Stephen Hawking's $100 bet against it, that is, as he (and Werner Heisenberg and other famous physicists) turns out to have been wrong about the fundamental building block of the universe.  All thanks to several billions spent in Switzerland;

Yesterday, 48 years on, his [Peter Higgs of Edinburgh University] radical concept was finally proved correct by an international team of physicists at the Cern laboratory using a £6 billion piece of equipment designed to uncover the secrets of the Universe.
Announcing the latest results from the Large Hadron Collider in Geneva, scientists from confirmed they had discovered a new particle bearing all the hallmarks of a Higgs Boson.
The Higgs Boson helps to explain how fundamental particles gain their mass - a property which allows them to bind together and form stars and planets rather than whizzing around the universe at the speed of light.

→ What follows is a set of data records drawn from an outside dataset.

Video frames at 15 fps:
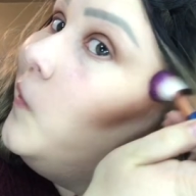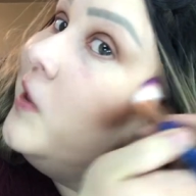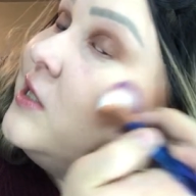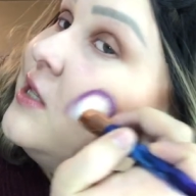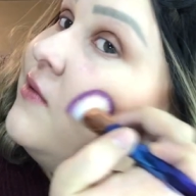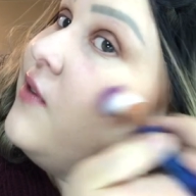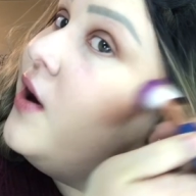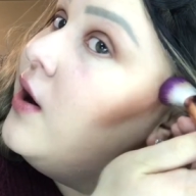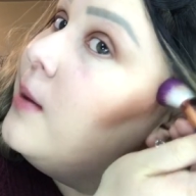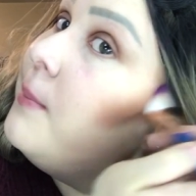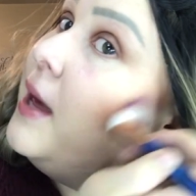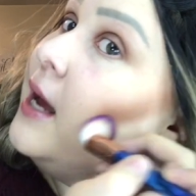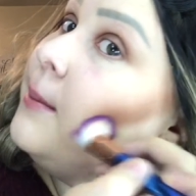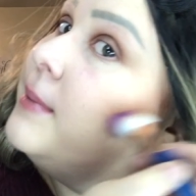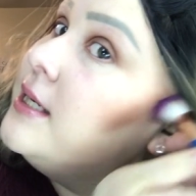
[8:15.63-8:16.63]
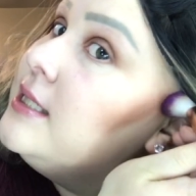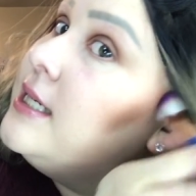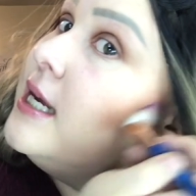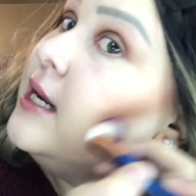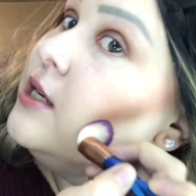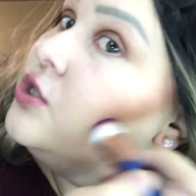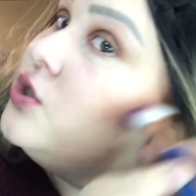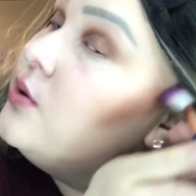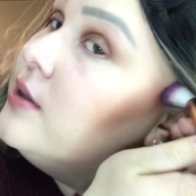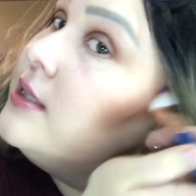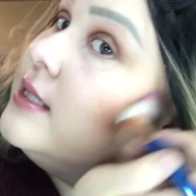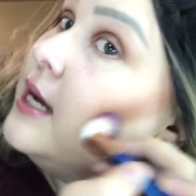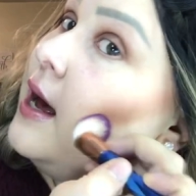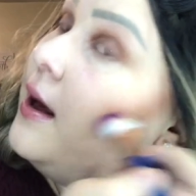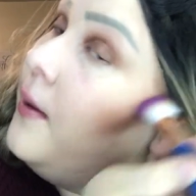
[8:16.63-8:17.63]
It's very pigmented, as you
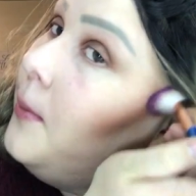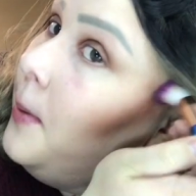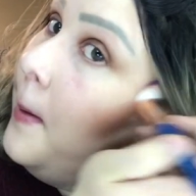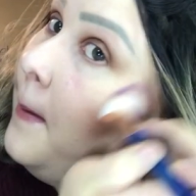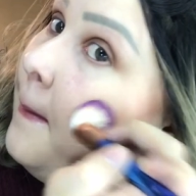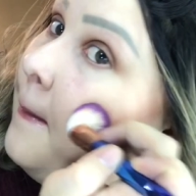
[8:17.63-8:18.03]
can tell.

Not that Higgs was the only one to predict correctly;
Prof Gerry Guralnik, an American researcher who published a paper on the same subject with colleagues Tom Kibble and Dick Hagen within months of Higgs, recalled a galling encounter with Werner Heisenberg, the esteemed German physicist who gave his name to the famous “uncertainty principle” of quantum mechanics.
He said: “A lot of famous people told us that we were wrong. Heisenberg told me I did not understand the rules of physics, which is pretty scary if you are 26 and are worried about getting a job.”